What is needed:
So that the copy stays text only, transcribe the data below exactly and exclude the images.

[Collected data]

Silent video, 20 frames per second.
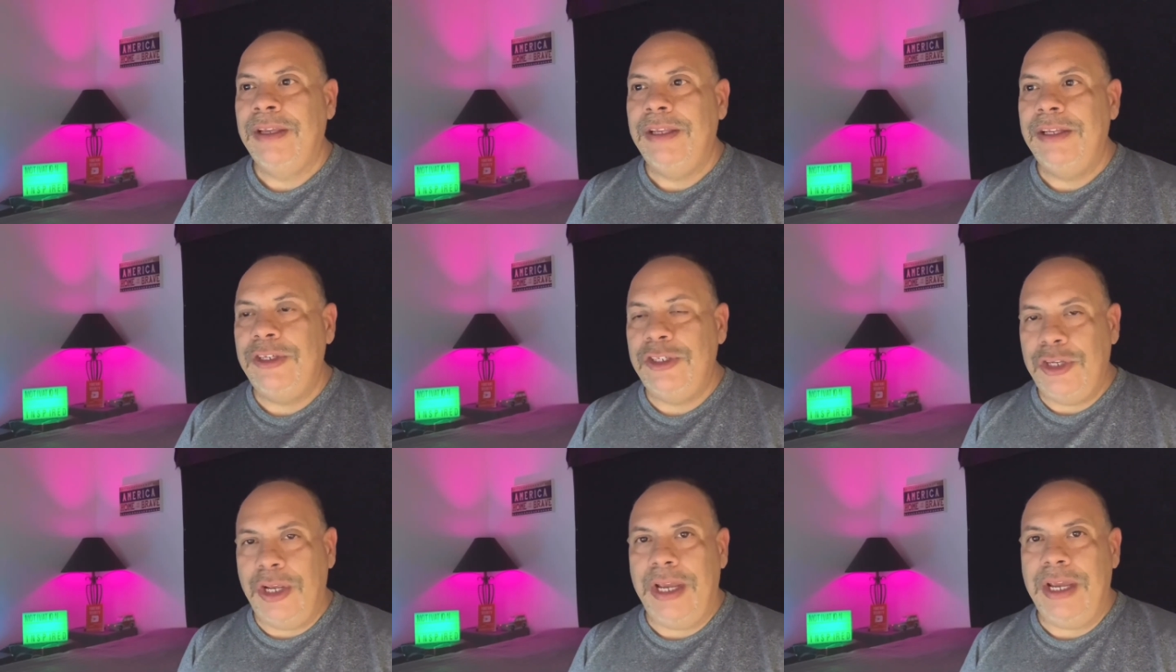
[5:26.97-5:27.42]

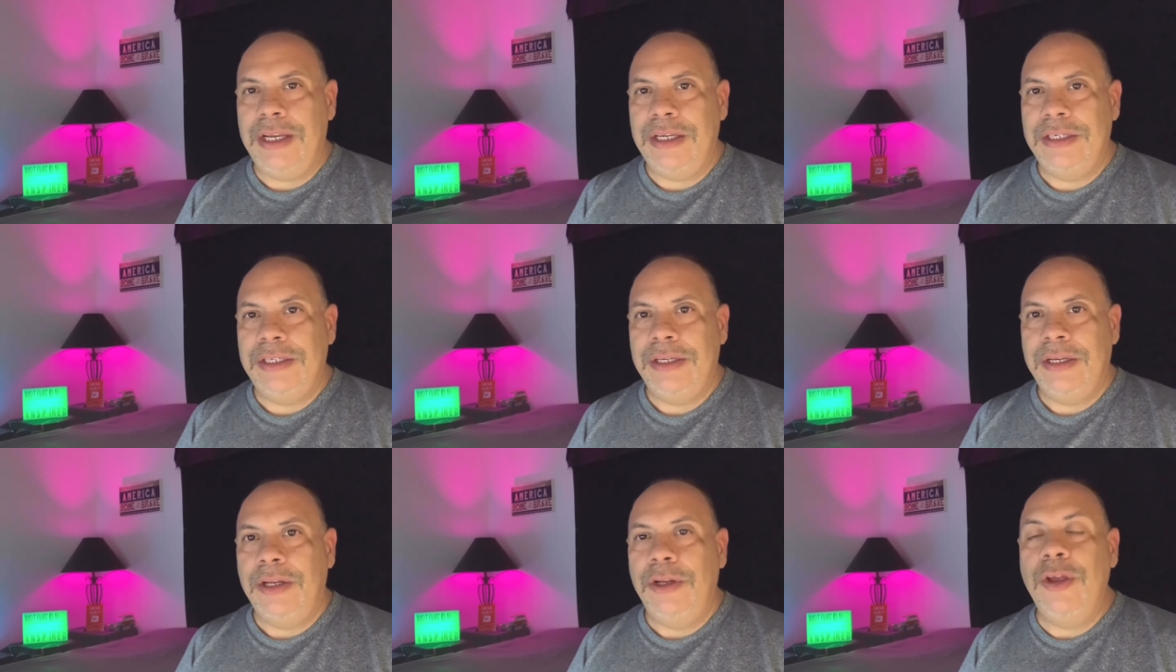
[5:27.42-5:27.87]

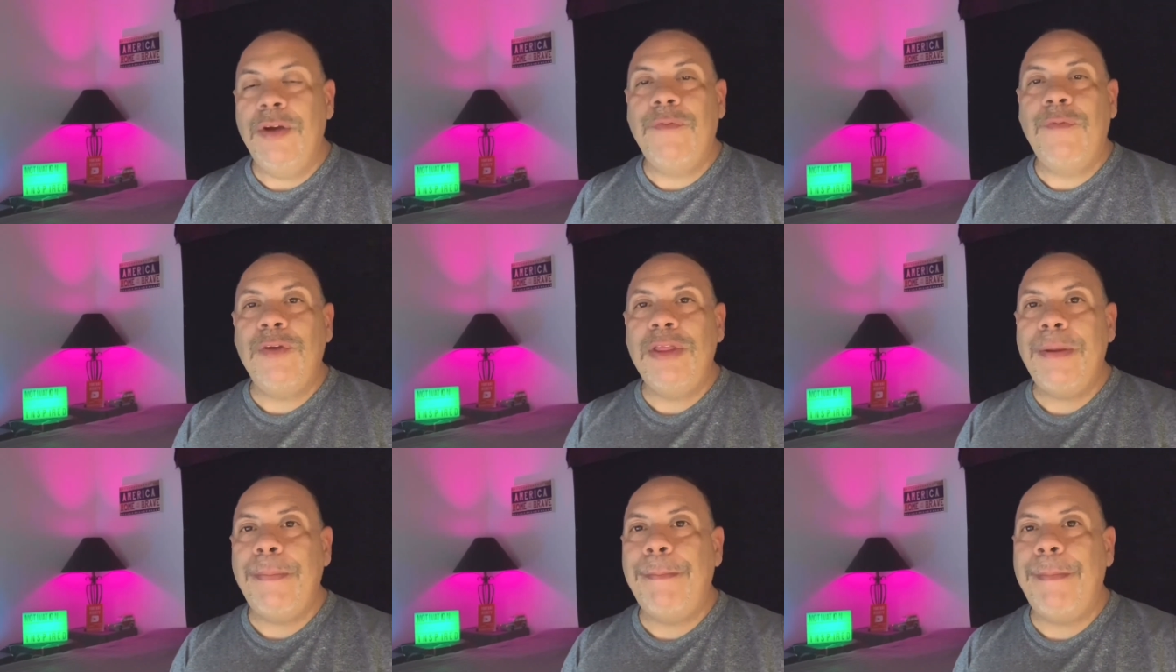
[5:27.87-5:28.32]
Change. Look for
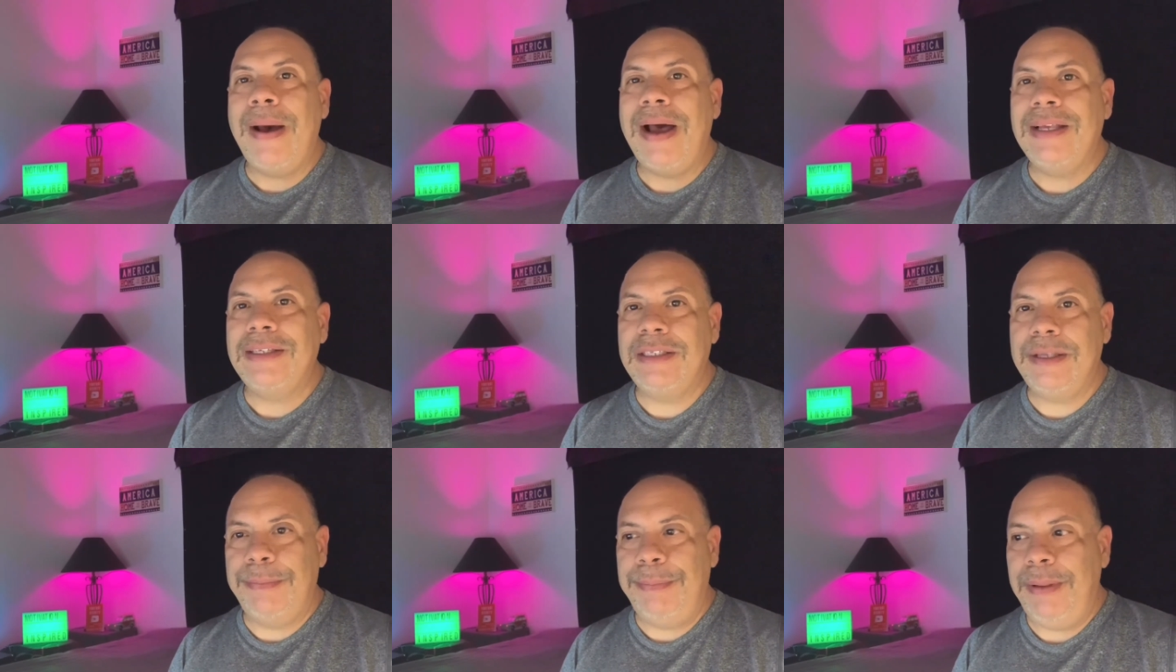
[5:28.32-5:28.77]
the
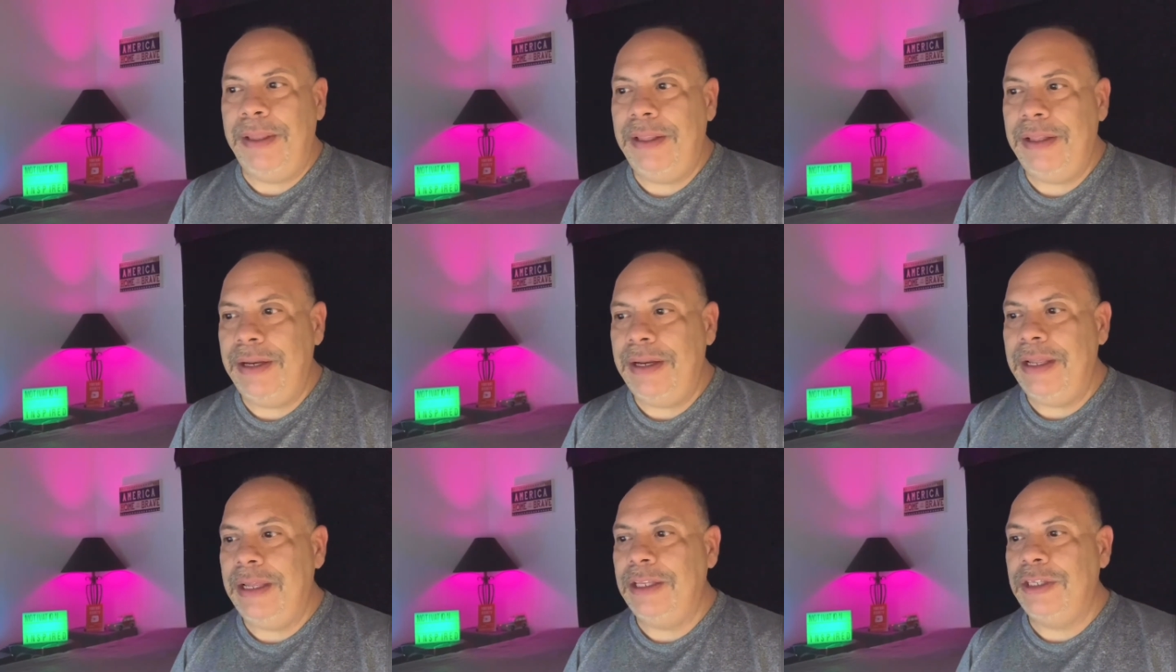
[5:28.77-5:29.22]

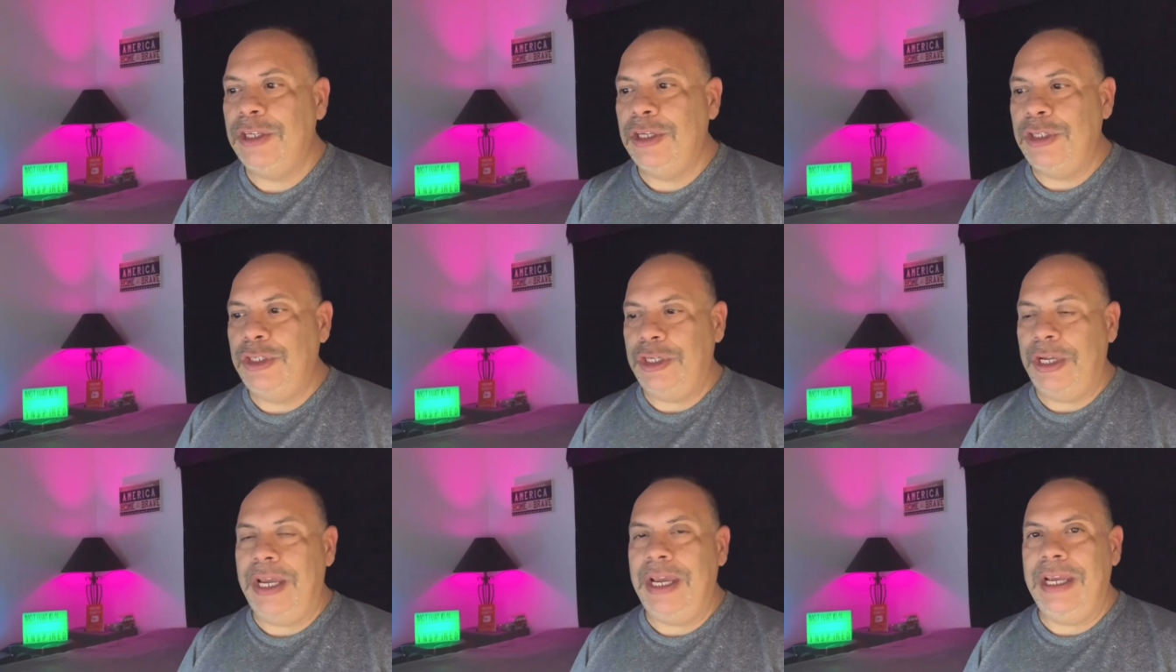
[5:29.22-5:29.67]
possibility to
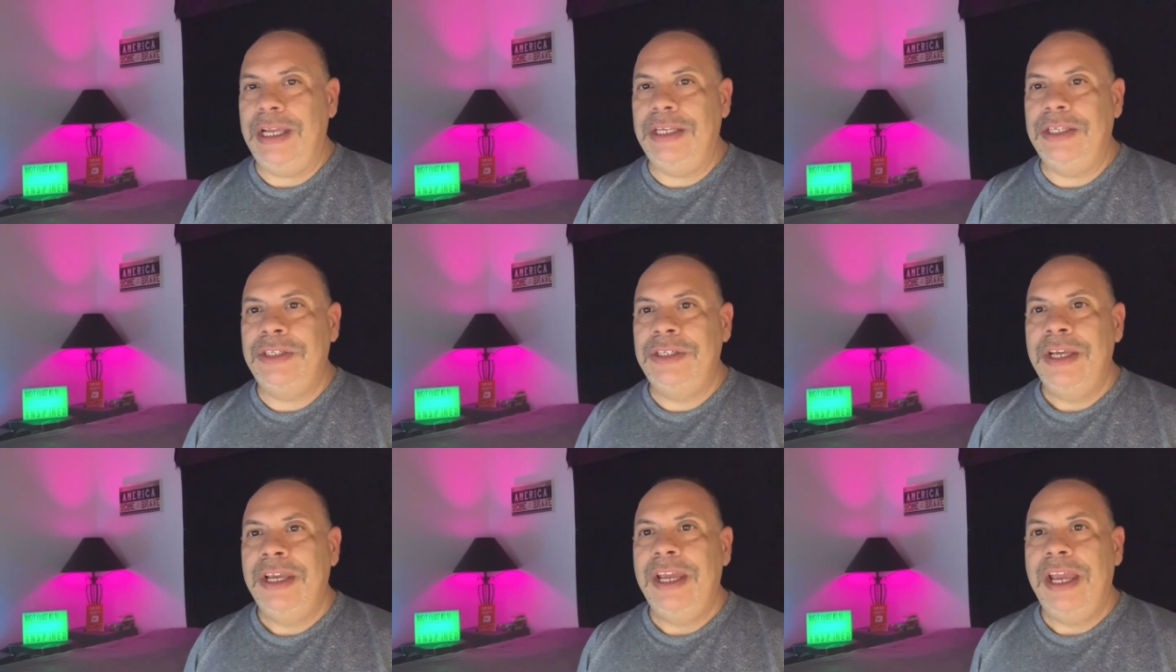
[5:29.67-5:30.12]

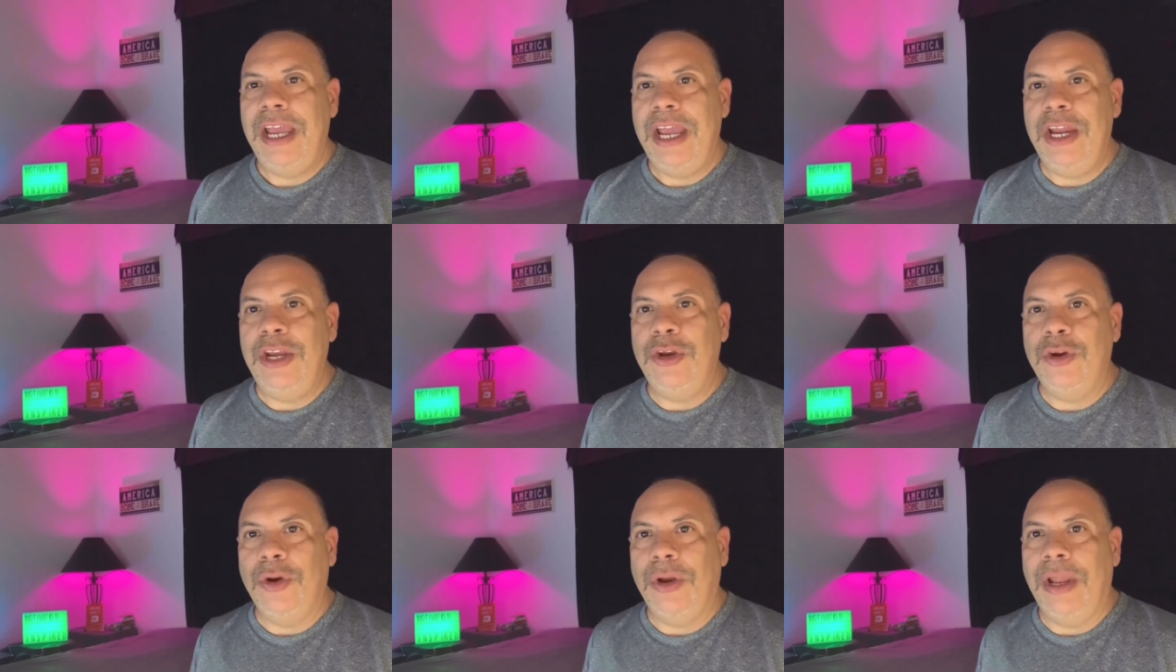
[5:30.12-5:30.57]
change
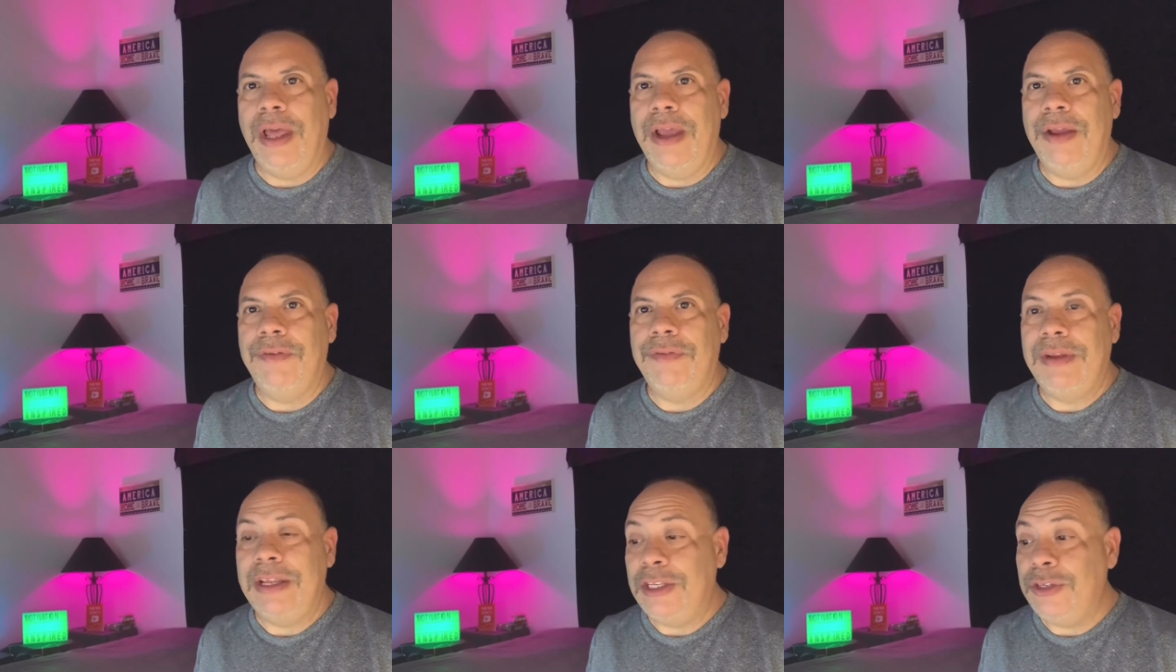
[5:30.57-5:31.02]
in your
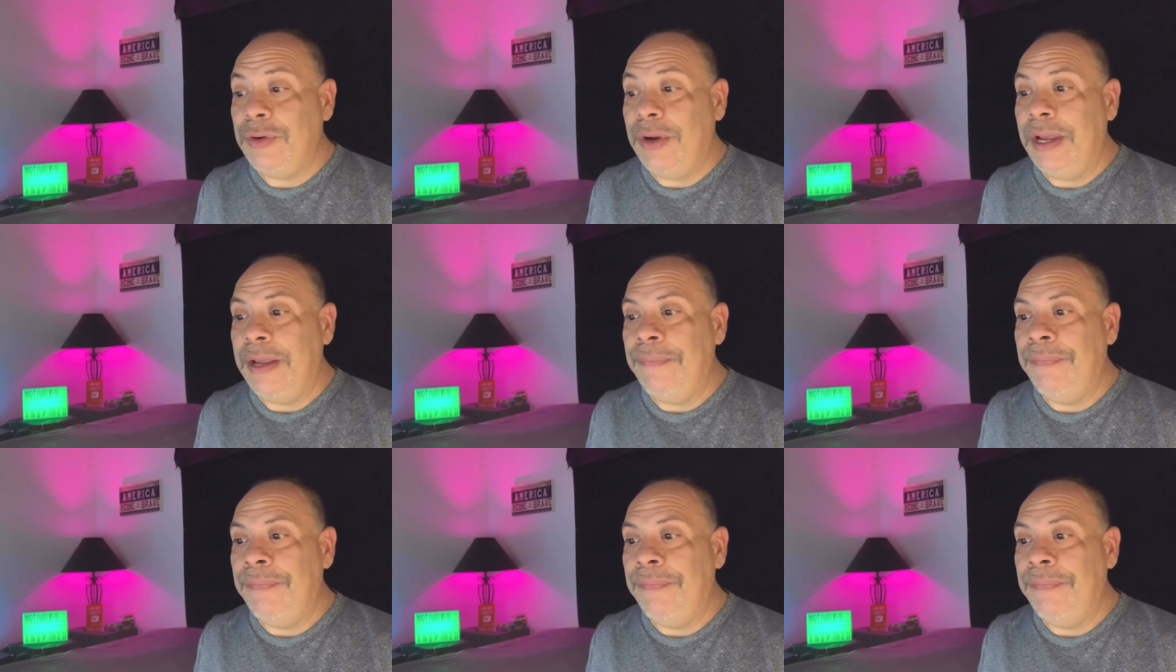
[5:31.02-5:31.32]
life. That's right.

Answer section:
Silent video, 20 frames per second.
[5:26.97-5:27.42]

[5:27.42-5:27.87]

[5:27.87-5:28.32]
Change. Look for
[5:28.32-5:28.77]
the
[5:28.77-5:29.22]

[5:29.22-5:29.67]
possibility to
[5:29.67-5:30.12]

[5:30.12-5:30.57]
change
[5:30.57-5:31.02]
in your
[5:31.02-5:31.32]
life. That's right.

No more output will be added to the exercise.